The 5 Minute WordPress Security Audit

Updated 2013.

WordPress is the open-source CMS of choice.  But like any web platform, it isn’t perfect.  The biggest problem with WordPress is the people who use it, specifically, those who fail to use it responsibly. Keeping the installation secure and safe is your job, not that of a faraway corporation.

I am occasionally asked to peek “under the bonnet” of other WordPress sites, and I tend to go pale when I see a site that has no security safeguards in place.  It’s a bit like keeping your front door locked, but leaving the key under the mat.  Without some security precautions, breaking in is that easy.

There are plenty of lists and posts out there with excellent information on how to protect your WordPress site, but not everyone has the time or the technical inclination to see it through.  With that in mind, here is a list of a few critical steps you should take to protect your WordPress site.  These will take a minimum of five minutes, and no more than 15.  When I set up a new WordPress install, I do not do one click worth of work until I have run through these security safeguards. Make it your own habit to do the same.

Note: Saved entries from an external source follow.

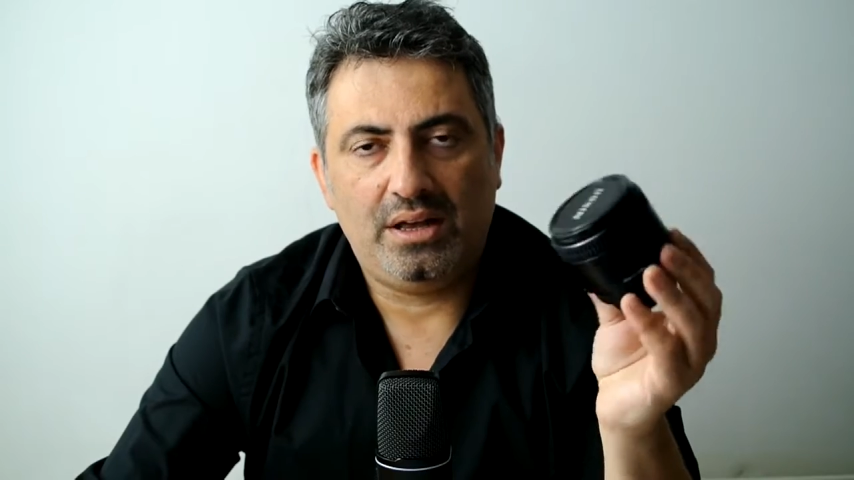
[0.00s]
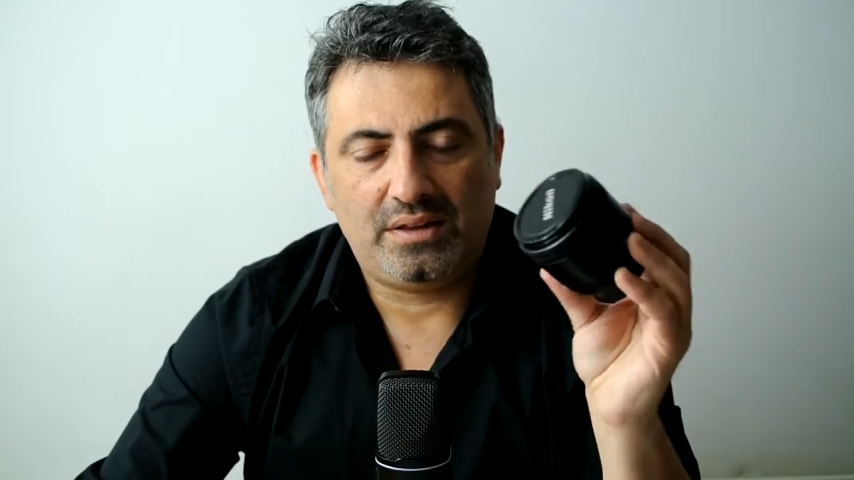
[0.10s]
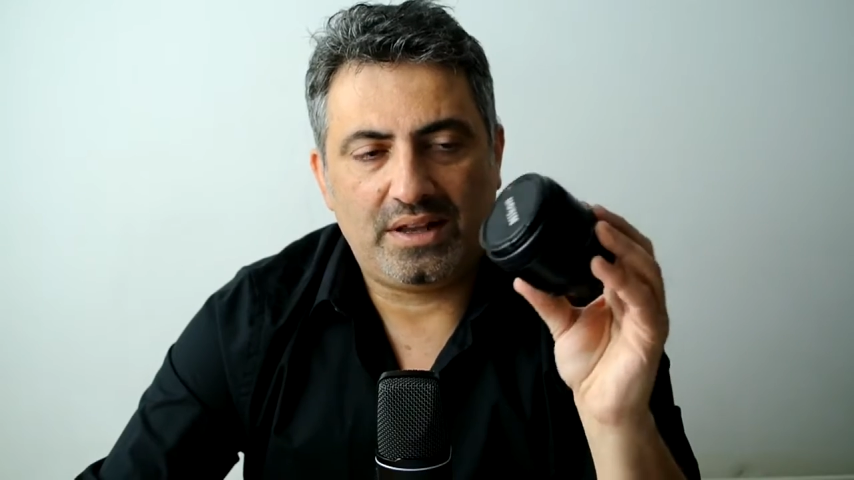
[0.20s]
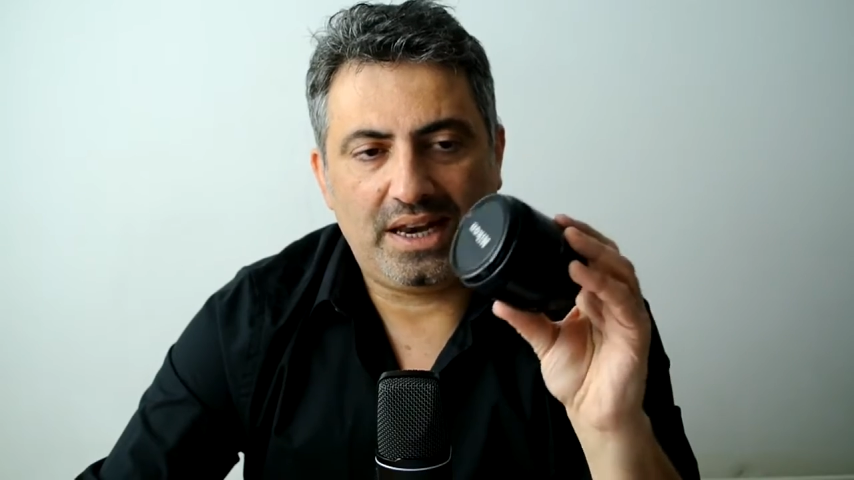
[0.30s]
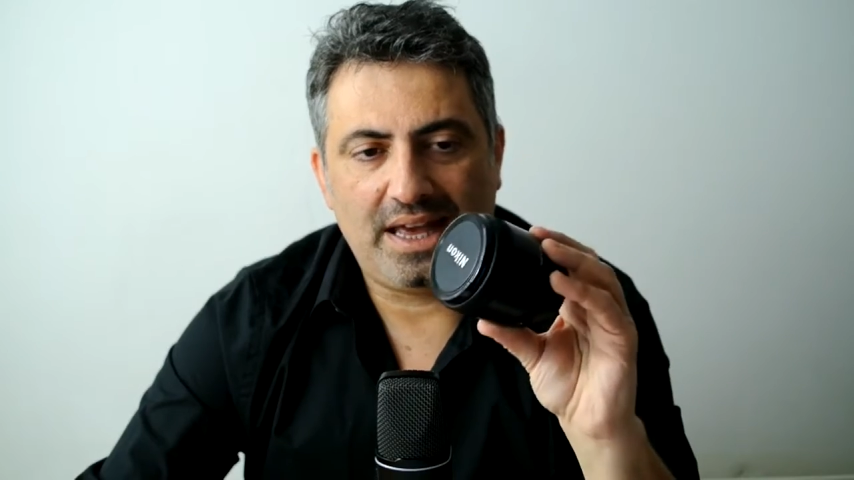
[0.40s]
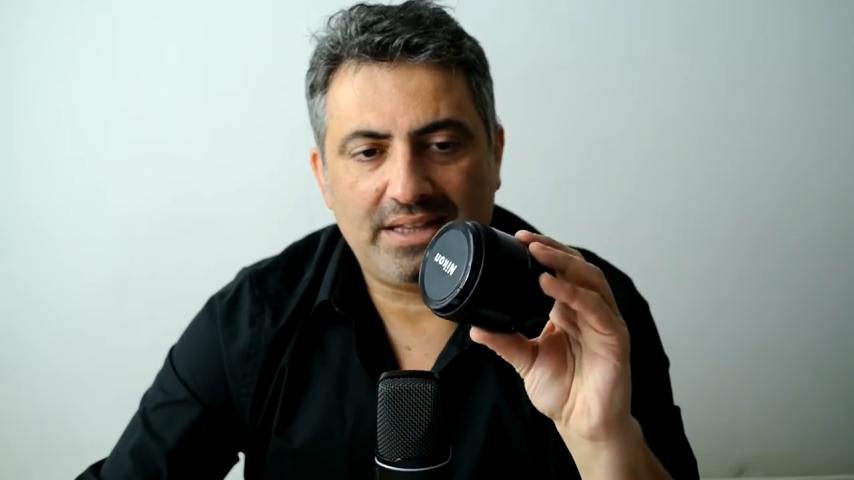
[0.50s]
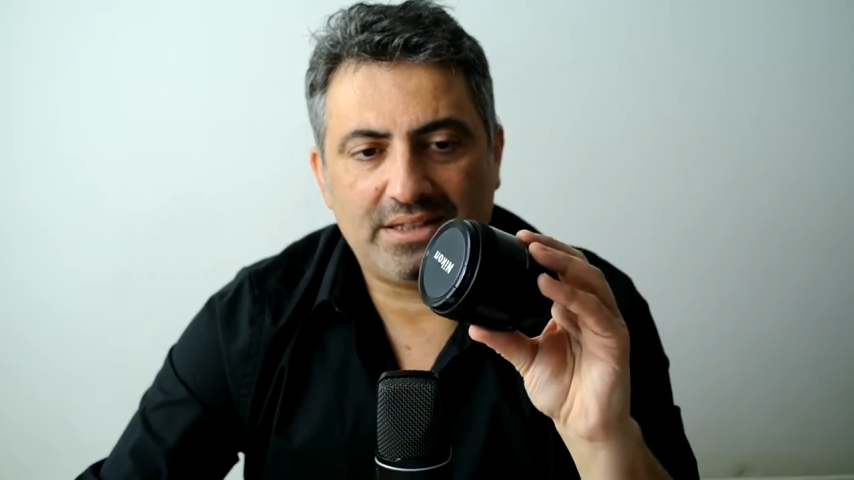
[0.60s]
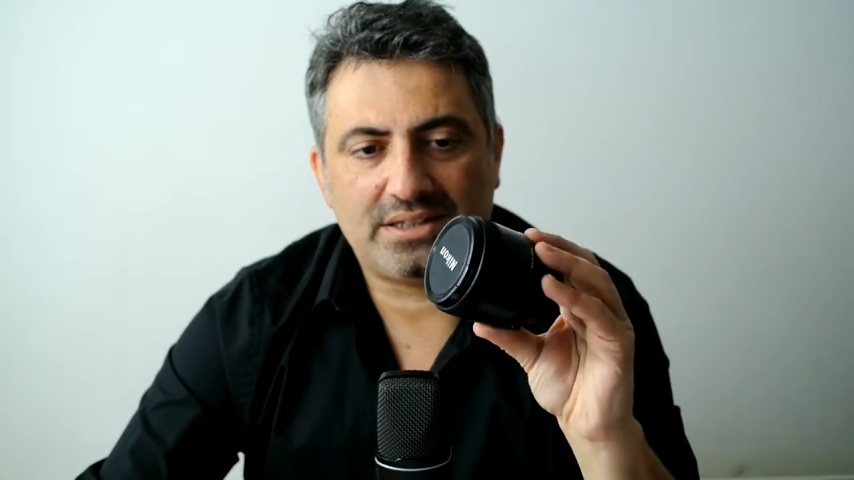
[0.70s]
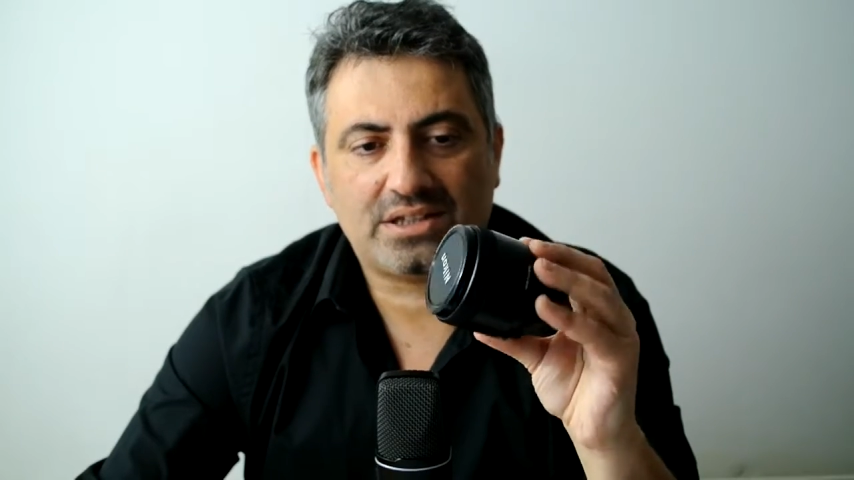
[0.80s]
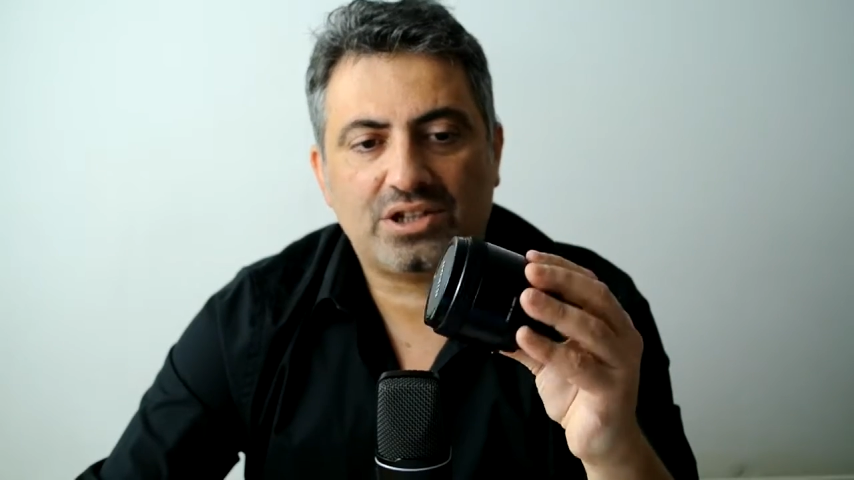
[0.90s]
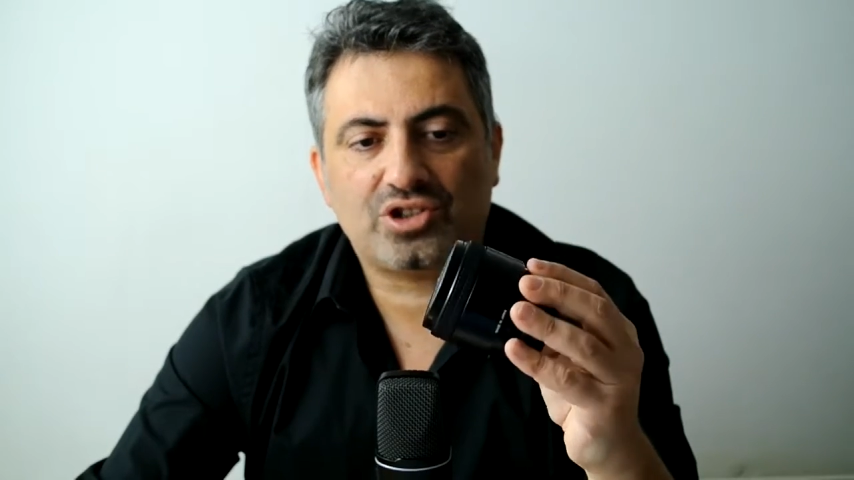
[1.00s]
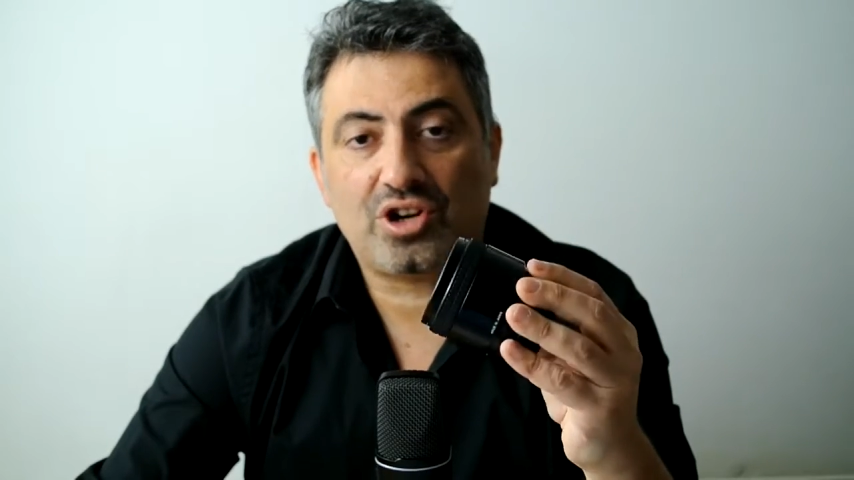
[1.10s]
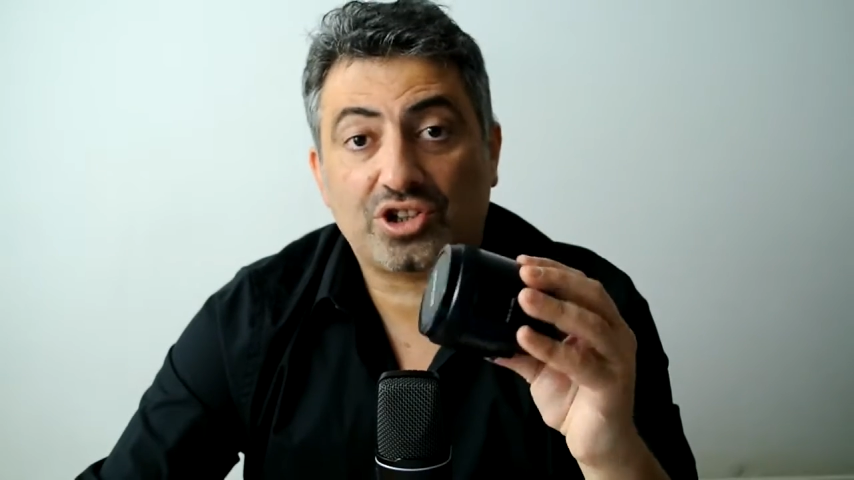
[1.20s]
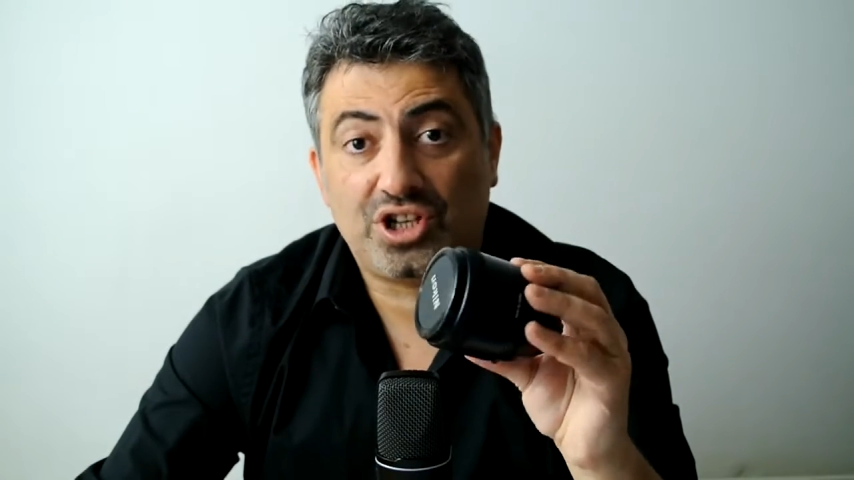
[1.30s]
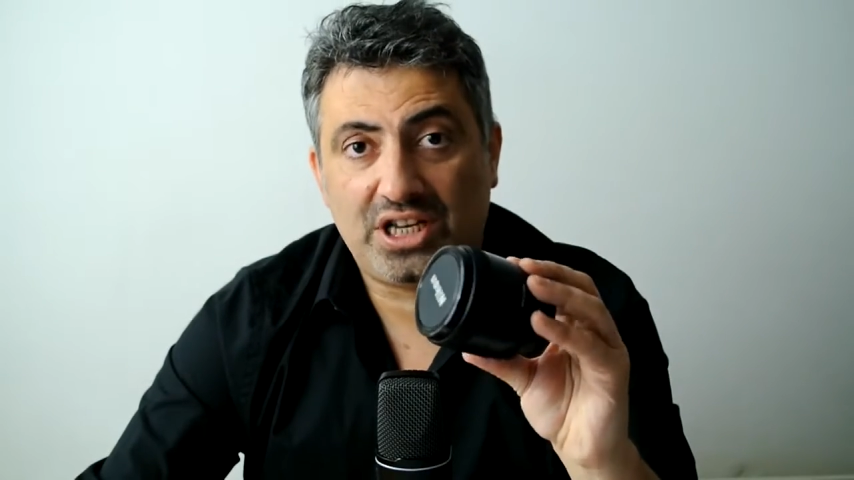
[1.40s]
the lens construction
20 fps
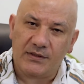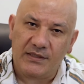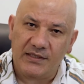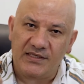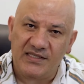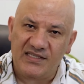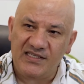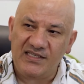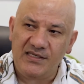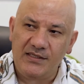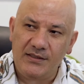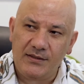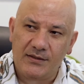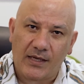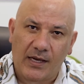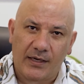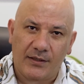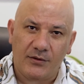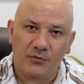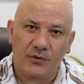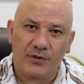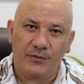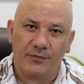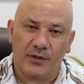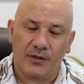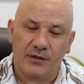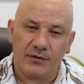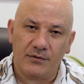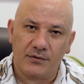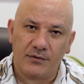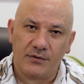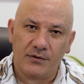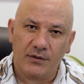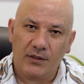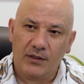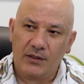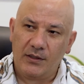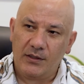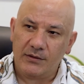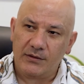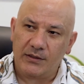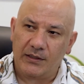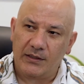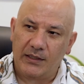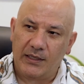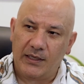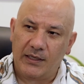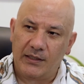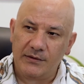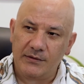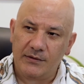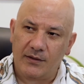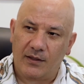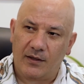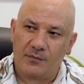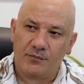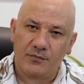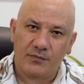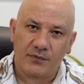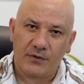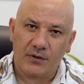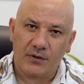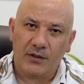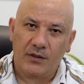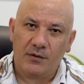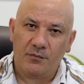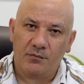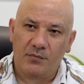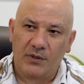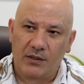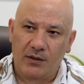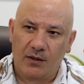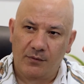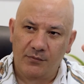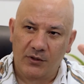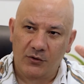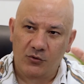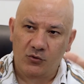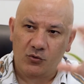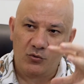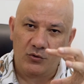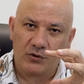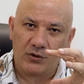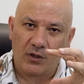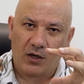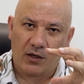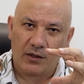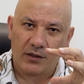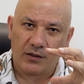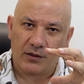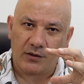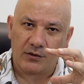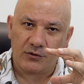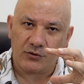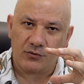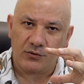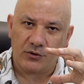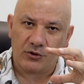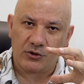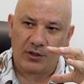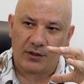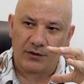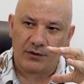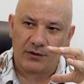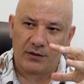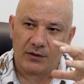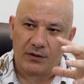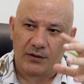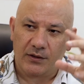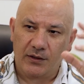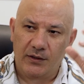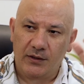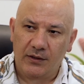need agreement, they end up becoming two talkers to each other.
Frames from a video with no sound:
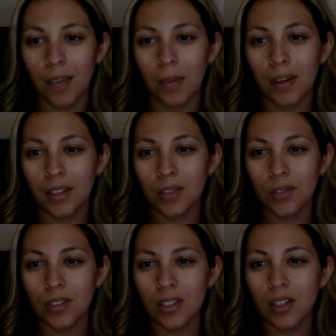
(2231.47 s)
But I do
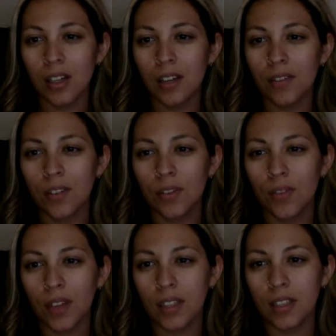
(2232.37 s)
see a lot of new
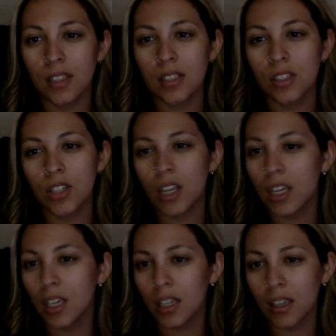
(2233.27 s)
faces.
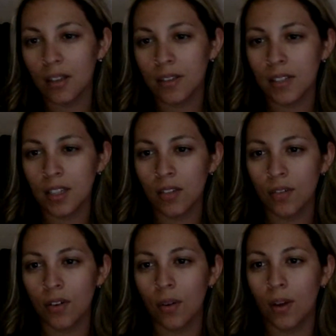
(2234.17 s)
JE, I've seen you
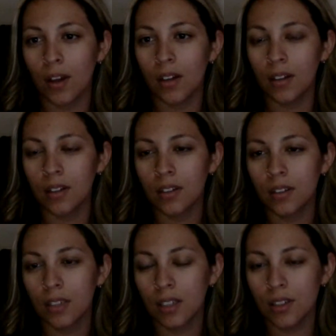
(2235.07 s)
for a while.
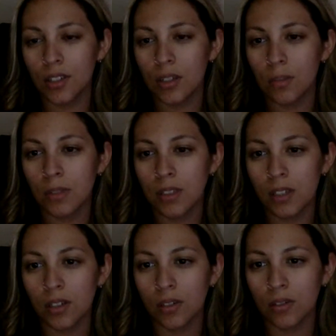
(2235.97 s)
Leadership is
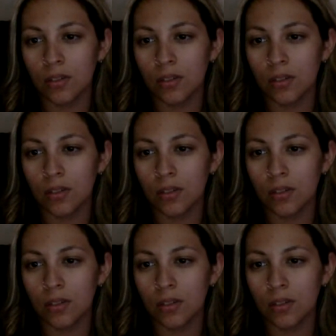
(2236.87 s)
new.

  1. Create a new administrator user with a new login name.  Delete the default “admin” user. Don’t use obvious generic login names like “test”, “administrator”, or “root” either.
  2. Use random gibberish passwords of at least 12 characters.  Here’s a helpful random gibberish password generator.
  3. Install and activate the Login Lockdown plugin. This automatically locks out anyone who tries to log in with the wrong password more than three times in a short time span.
  4. Install, activate, and run the Secure WordPress plugin.
  5. Install, activate, and run the WP Security Scan plugin.  Run its File Permissions check, and change your folder permissions accordingly.
  6. Install, activate, and run the Lockdown WP Admin plugin. This denies access to the back-end of WordPress to anyone who is not logged in.
  7. Install, activate, and run the WP Maintenance Mode plugin to create a landing page and “cloak” the work in progress.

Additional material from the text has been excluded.